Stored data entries
=====
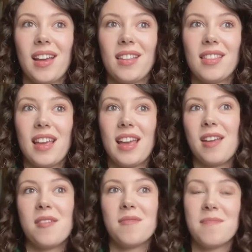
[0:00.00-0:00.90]

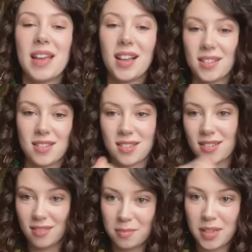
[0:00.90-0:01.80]
they make
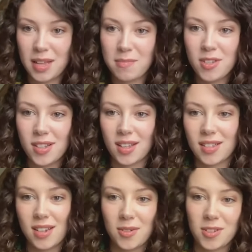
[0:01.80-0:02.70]
us play music because
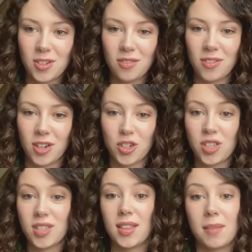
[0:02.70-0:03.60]
they know it's good for us,
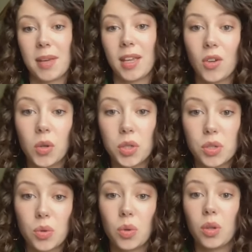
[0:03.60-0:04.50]
just like they make you go to
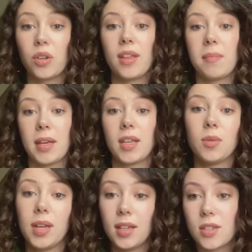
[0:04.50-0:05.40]
school or they make
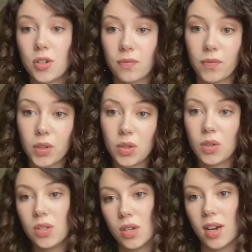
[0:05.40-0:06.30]
mm-hmm. you eat certain
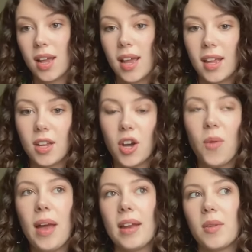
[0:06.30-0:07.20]
foods or, you
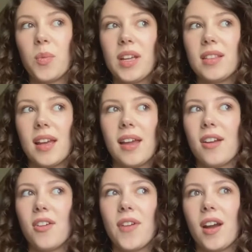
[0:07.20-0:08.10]
know, and we, they
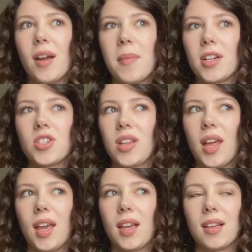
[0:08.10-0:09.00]
are very much
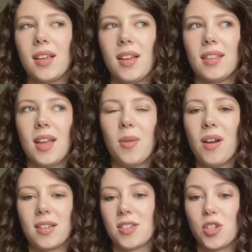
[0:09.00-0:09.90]
like, they
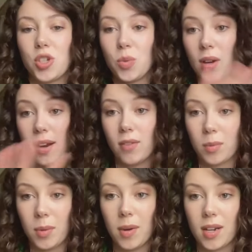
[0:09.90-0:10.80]
want us to do whatever
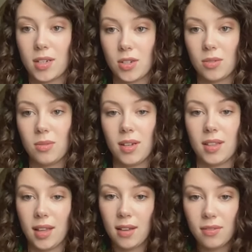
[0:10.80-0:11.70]
we want to do
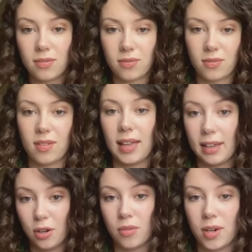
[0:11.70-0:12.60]
in mm-hmm. life,
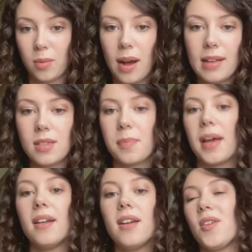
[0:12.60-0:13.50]
like career wise.
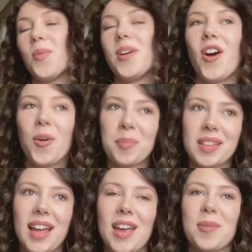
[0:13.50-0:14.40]
But we all
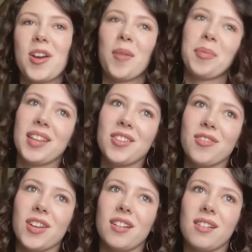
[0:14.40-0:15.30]
play. We all play the
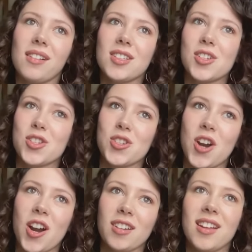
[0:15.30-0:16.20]
fiddle to
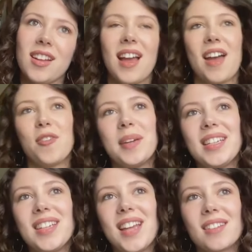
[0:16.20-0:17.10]
start.
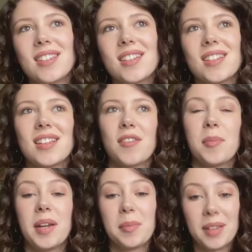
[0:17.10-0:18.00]
Everybody dances.
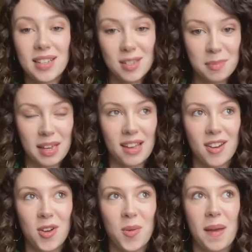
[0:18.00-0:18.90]
Everybody plays the
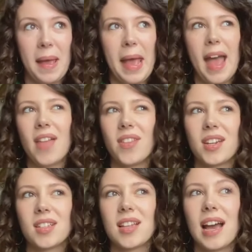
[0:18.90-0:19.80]
piano. And then
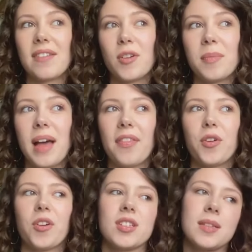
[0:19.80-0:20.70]
aside from that,
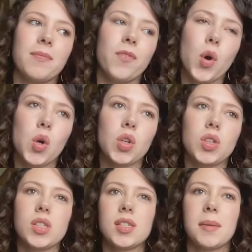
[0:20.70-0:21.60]
there are some
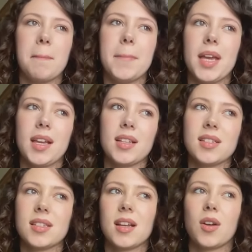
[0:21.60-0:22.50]
vocals, some
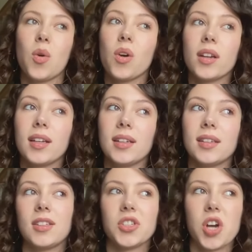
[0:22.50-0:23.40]
bass,
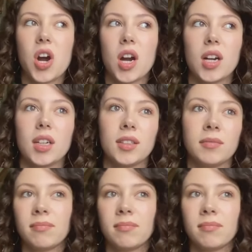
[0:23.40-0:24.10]
accordion, guitar,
=====
* _Required action_
Give again exactly the lines from the one holding "[0:03.60-0:04.50]" to the final line of the records, both ends included; any pictures stay out.

* _Response for this exercise_
[0:03.60-0:04.50]
just like they make you go to
[0:04.50-0:05.40]
school or they make
[0:05.40-0:06.30]
mm-hmm. you eat certain
[0:06.30-0:07.20]
foods or, you
[0:07.20-0:08.10]
know, and we, they
[0:08.10-0:09.00]
are very much
[0:09.00-0:09.90]
like, they
[0:09.90-0:10.80]
want us to do whatever
[0:10.80-0:11.70]
we want to do
[0:11.70-0:12.60]
in mm-hmm. life,
[0:12.60-0:13.50]
like career wise.
[0:13.50-0:14.40]
But we all
[0:14.40-0:15.30]
play. We all play the
[0:15.30-0:16.20]
fiddle to
[0:16.20-0:17.10]
start.
[0:17.10-0:18.00]
Everybody dances.
[0:18.00-0:18.90]
Everybody plays the
[0:18.90-0:19.80]
piano. And then
[0:19.80-0:20.70]
aside from that,
[0:20.70-0:21.60]
there are some
[0:21.60-0:22.50]
vocals, some
[0:22.50-0:23.40]
bass,
[0:23.40-0:24.10]
accordion, guitar,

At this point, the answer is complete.